§ Saved data entries
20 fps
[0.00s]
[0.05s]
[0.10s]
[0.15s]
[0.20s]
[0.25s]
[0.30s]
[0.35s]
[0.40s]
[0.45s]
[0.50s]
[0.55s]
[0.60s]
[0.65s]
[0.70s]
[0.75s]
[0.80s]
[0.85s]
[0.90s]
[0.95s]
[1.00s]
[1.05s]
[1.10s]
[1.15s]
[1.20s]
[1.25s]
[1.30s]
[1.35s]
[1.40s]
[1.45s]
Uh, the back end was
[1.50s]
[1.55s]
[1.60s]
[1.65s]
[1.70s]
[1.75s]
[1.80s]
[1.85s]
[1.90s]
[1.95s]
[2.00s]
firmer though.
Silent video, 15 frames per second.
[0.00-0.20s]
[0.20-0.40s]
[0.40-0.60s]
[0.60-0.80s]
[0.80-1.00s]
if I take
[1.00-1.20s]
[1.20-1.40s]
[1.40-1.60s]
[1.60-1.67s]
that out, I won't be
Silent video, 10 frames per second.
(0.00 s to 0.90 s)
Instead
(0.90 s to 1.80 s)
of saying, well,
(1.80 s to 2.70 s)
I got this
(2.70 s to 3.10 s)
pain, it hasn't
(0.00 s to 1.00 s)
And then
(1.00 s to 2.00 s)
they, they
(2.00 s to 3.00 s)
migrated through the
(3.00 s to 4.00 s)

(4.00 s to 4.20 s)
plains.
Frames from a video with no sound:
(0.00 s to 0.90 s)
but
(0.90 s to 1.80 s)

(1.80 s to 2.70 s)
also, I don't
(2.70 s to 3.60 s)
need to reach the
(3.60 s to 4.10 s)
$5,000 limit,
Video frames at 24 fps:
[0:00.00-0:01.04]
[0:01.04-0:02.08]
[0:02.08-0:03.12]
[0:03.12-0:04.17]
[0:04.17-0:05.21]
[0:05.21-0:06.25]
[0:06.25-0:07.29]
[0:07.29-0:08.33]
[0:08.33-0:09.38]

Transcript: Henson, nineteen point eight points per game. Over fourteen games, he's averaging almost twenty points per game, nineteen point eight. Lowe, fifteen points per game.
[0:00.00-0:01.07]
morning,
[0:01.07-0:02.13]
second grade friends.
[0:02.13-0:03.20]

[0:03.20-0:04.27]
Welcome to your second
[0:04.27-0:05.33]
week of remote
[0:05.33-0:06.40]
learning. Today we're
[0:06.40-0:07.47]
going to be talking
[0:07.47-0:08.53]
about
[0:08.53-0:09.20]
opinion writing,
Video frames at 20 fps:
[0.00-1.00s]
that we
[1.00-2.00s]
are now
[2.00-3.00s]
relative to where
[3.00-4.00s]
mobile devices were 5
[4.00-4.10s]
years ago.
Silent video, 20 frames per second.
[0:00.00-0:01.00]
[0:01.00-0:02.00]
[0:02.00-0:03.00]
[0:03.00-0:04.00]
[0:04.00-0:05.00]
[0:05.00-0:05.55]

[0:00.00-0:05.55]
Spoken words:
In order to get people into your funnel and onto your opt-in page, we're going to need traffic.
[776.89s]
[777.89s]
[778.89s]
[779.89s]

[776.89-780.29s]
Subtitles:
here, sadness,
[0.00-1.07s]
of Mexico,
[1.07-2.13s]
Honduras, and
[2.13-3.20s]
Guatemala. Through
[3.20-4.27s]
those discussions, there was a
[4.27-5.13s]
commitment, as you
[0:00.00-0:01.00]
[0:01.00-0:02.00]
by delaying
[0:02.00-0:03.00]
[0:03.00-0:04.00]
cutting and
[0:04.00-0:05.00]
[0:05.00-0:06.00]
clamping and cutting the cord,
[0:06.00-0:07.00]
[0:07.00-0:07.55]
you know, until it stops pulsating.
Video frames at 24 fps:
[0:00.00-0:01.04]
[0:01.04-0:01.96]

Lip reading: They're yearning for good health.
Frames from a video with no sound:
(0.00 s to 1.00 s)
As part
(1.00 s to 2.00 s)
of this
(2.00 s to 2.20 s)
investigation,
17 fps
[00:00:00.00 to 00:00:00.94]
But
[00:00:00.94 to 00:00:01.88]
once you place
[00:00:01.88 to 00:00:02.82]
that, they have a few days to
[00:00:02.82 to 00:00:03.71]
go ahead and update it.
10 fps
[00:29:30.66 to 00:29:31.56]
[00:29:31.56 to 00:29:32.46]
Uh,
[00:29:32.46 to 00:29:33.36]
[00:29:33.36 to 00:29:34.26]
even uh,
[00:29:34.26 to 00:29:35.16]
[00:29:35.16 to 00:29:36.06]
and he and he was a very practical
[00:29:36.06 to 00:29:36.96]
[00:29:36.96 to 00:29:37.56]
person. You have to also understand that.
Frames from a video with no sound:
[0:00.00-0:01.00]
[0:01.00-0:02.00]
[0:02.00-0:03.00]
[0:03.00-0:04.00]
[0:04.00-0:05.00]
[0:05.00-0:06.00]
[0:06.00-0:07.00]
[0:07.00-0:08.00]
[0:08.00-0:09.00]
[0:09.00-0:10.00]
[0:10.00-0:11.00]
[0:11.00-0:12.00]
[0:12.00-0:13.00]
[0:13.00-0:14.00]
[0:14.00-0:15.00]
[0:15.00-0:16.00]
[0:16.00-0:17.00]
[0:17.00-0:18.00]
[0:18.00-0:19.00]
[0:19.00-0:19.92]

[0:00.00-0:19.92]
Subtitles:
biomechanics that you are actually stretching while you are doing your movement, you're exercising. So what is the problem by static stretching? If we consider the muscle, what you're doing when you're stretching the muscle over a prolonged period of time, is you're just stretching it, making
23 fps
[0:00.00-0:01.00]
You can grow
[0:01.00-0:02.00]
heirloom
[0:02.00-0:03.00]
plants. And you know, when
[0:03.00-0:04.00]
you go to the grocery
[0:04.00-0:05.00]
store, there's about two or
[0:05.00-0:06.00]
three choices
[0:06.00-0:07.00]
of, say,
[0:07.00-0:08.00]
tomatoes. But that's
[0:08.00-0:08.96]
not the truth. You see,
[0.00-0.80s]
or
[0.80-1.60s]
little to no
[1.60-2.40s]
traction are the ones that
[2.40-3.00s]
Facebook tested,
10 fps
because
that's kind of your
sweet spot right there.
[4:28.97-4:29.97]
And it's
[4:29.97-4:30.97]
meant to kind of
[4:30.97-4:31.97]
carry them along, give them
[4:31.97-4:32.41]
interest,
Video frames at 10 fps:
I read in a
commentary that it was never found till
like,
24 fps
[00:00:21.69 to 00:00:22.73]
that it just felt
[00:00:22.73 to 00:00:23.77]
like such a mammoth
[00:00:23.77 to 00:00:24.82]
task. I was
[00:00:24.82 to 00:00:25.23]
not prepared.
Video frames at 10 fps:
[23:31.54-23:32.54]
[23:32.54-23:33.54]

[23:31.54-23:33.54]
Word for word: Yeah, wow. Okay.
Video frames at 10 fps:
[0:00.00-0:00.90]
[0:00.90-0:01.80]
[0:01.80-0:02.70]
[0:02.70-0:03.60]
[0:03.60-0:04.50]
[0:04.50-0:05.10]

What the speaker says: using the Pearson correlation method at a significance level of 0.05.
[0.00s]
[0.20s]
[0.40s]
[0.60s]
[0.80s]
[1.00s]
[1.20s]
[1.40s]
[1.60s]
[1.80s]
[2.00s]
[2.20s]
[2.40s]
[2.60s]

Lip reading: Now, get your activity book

§ What to do
Every record above is to be written out exactly.

§ Result for this exercise
20 fps
[0.00s]
[0.05s]
[0.10s]
[0.15s]
[0.20s]
[0.25s]
[0.30s]
[0.35s]
[0.40s]
[0.45s]
[0.50s]
[0.55s]
[0.60s]
[0.65s]
[0.70s]
[0.75s]
[0.80s]
[0.85s]
[0.90s]
[0.95s]
[1.00s]
[1.05s]
[1.10s]
[1.15s]
[1.20s]
[1.25s]
[1.30s]
[1.35s]
[1.40s]
[1.45s]
Uh, the back end was
[1.50s]
[1.55s]
[1.60s]
[1.65s]
[1.70s]
[1.75s]
[1.80s]
[1.85s]
[1.90s]
[1.95s]
[2.00s]
firmer though.
Silent video, 15 frames per second.
[0.00-0.20s]
[0.20-0.40s]
[0.40-0.60s]
[0.60-0.80s]
[0.80-1.00s]
if I take
[1.00-1.20s]
[1.20-1.40s]
[1.40-1.60s]
[1.60-1.67s]
that out, I won't be
Silent video, 10 frames per second.
(0.00 s to 0.90 s)
Instead
(0.90 s to 1.80 s)
of saying, well,
(1.80 s to 2.70 s)
I got this
(2.70 s to 3.10 s)
pain, it hasn't
(0.00 s to 1.00 s)
And then
(1.00 s to 2.00 s)
they, they
(2.00 s to 3.00 s)
migrated through the
(3.00 s to 4.00 s)

(4.00 s to 4.20 s)
plains.
Frames from a video with no sound:
(0.00 s to 0.90 s)
but
(0.90 s to 1.80 s)

(1.80 s to 2.70 s)
also, I don't
(2.70 s to 3.60 s)
need to reach the
(3.60 s to 4.10 s)
$5,000 limit,
Video frames at 24 fps:
[0:00.00-0:01.04]
[0:01.04-0:02.08]
[0:02.08-0:03.12]
[0:03.12-0:04.17]
[0:04.17-0:05.21]
[0:05.21-0:06.25]
[0:06.25-0:07.29]
[0:07.29-0:08.33]
[0:08.33-0:09.38]

Transcript: Henson, nineteen point eight points per game. Over fourteen games, he's averaging almost twenty points per game, nineteen point eight. Lowe, fifteen points per game.
[0:00.00-0:01.07]
morning,
[0:01.07-0:02.13]
second grade friends.
[0:02.13-0:03.20]

[0:03.20-0:04.27]
Welcome to your second
[0:04.27-0:05.33]
week of remote
[0:05.33-0:06.40]
learning. Today we're
[0:06.40-0:07.47]
going to be talking
[0:07.47-0:08.53]
about
[0:08.53-0:09.20]
opinion writing,
Video frames at 20 fps:
[0.00-1.00s]
that we
[1.00-2.00s]
are now
[2.00-3.00s]
relative to where
[3.00-4.00s]
mobile devices were 5
[4.00-4.10s]
years ago.
Silent video, 20 frames per second.
[0:00.00-0:01.00]
[0:01.00-0:02.00]
[0:02.00-0:03.00]
[0:03.00-0:04.00]
[0:04.00-0:05.00]
[0:05.00-0:05.55]

[0:00.00-0:05.55]
Spoken words:
In order to get people into your funnel and onto your opt-in page, we're going to need traffic.
[776.89s]
[777.89s]
[778.89s]
[779.89s]

[776.89-780.29s]
Subtitles:
here, sadness,
[0.00-1.07s]
of Mexico,
[1.07-2.13s]
Honduras, and
[2.13-3.20s]
Guatemala. Through
[3.20-4.27s]
those discussions, there was a
[4.27-5.13s]
commitment, as you
[0:00.00-0:01.00]
[0:01.00-0:02.00]
by delaying
[0:02.00-0:03.00]
[0:03.00-0:04.00]
cutting and
[0:04.00-0:05.00]
[0:05.00-0:06.00]
clamping and cutting the cord,
[0:06.00-0:07.00]
[0:07.00-0:07.55]
you know, until it stops pulsating.
Video frames at 24 fps:
[0:00.00-0:01.04]
[0:01.04-0:01.96]

Lip reading: They're yearning for good health.
Frames from a video with no sound:
(0.00 s to 1.00 s)
As part
(1.00 s to 2.00 s)
of this
(2.00 s to 2.20 s)
investigation,
17 fps
[00:00:00.00 to 00:00:00.94]
But
[00:00:00.94 to 00:00:01.88]
once you place
[00:00:01.88 to 00:00:02.82]
that, they have a few days to
[00:00:02.82 to 00:00:03.71]
go ahead and update it.
10 fps
[00:29:30.66 to 00:29:31.56]
[00:29:31.56 to 00:29:32.46]
Uh,
[00:29:32.46 to 00:29:33.36]
[00:29:33.36 to 00:29:34.26]
even uh,
[00:29:34.26 to 00:29:35.16]
[00:29:35.16 to 00:29:36.06]
and he and he was a very practical
[00:29:36.06 to 00:29:36.96]
[00:29:36.96 to 00:29:37.56]
person. You have to also understand that.
Frames from a video with no sound:
[0:00.00-0:01.00]
[0:01.00-0:02.00]
[0:02.00-0:03.00]
[0:03.00-0:04.00]
[0:04.00-0:05.00]
[0:05.00-0:06.00]
[0:06.00-0:07.00]
[0:07.00-0:08.00]
[0:08.00-0:09.00]
[0:09.00-0:10.00]
[0:10.00-0:11.00]
[0:11.00-0:12.00]
[0:12.00-0:13.00]
[0:13.00-0:14.00]
[0:14.00-0:15.00]
[0:15.00-0:16.00]
[0:16.00-0:17.00]
[0:17.00-0:18.00]
[0:18.00-0:19.00]
[0:19.00-0:19.92]

[0:00.00-0:19.92]
Subtitles:
biomechanics that you are actually stretching while you are doing your movement, you're exercising. So what is the problem by static stretching? If we consider the muscle, what you're doing when you're stretching the muscle over a prolonged period of time, is you're just stretching it, making
23 fps
[0:00.00-0:01.00]
You can grow
[0:01.00-0:02.00]
heirloom
[0:02.00-0:03.00]
plants. And you know, when
[0:03.00-0:04.00]
you go to the grocery
[0:04.00-0:05.00]
store, there's about two or
[0:05.00-0:06.00]
three choices
[0:06.00-0:07.00]
of, say,
[0:07.00-0:08.00]
tomatoes. But that's
[0:08.00-0:08.96]
not the truth. You see,
[0.00-0.80s]
or
[0.80-1.60s]
little to no
[1.60-2.40s]
traction are the ones that
[2.40-3.00s]
Facebook tested,
10 fps
because
that's kind of your
sweet spot right there.
[4:28.97-4:29.97]
And it's
[4:29.97-4:30.97]
meant to kind of
[4:30.97-4:31.97]
carry them along, give them
[4:31.97-4:32.41]
interest,
Video frames at 10 fps:
I read in a
commentary that it was never found till
like,
24 fps
[00:00:21.69 to 00:00:22.73]
that it just felt
[00:00:22.73 to 00:00:23.77]
like such a mammoth
[00:00:23.77 to 00:00:24.82]
task. I was
[00:00:24.82 to 00:00:25.23]
not prepared.
Video frames at 10 fps:
[23:31.54-23:32.54]
[23:32.54-23:33.54]

[23:31.54-23:33.54]
Word for word: Yeah, wow. Okay.
Video frames at 10 fps:
[0:00.00-0:00.90]
[0:00.90-0:01.80]
[0:01.80-0:02.70]
[0:02.70-0:03.60]
[0:03.60-0:04.50]
[0:04.50-0:05.10]

What the speaker says: using the Pearson correlation method at a significance level of 0.05.
[0.00s]
[0.20s]
[0.40s]
[0.60s]
[0.80s]
[1.00s]
[1.20s]
[1.40s]
[1.60s]
[1.80s]
[2.00s]
[2.20s]
[2.40s]
[2.60s]

Lip reading: Now, get your activity book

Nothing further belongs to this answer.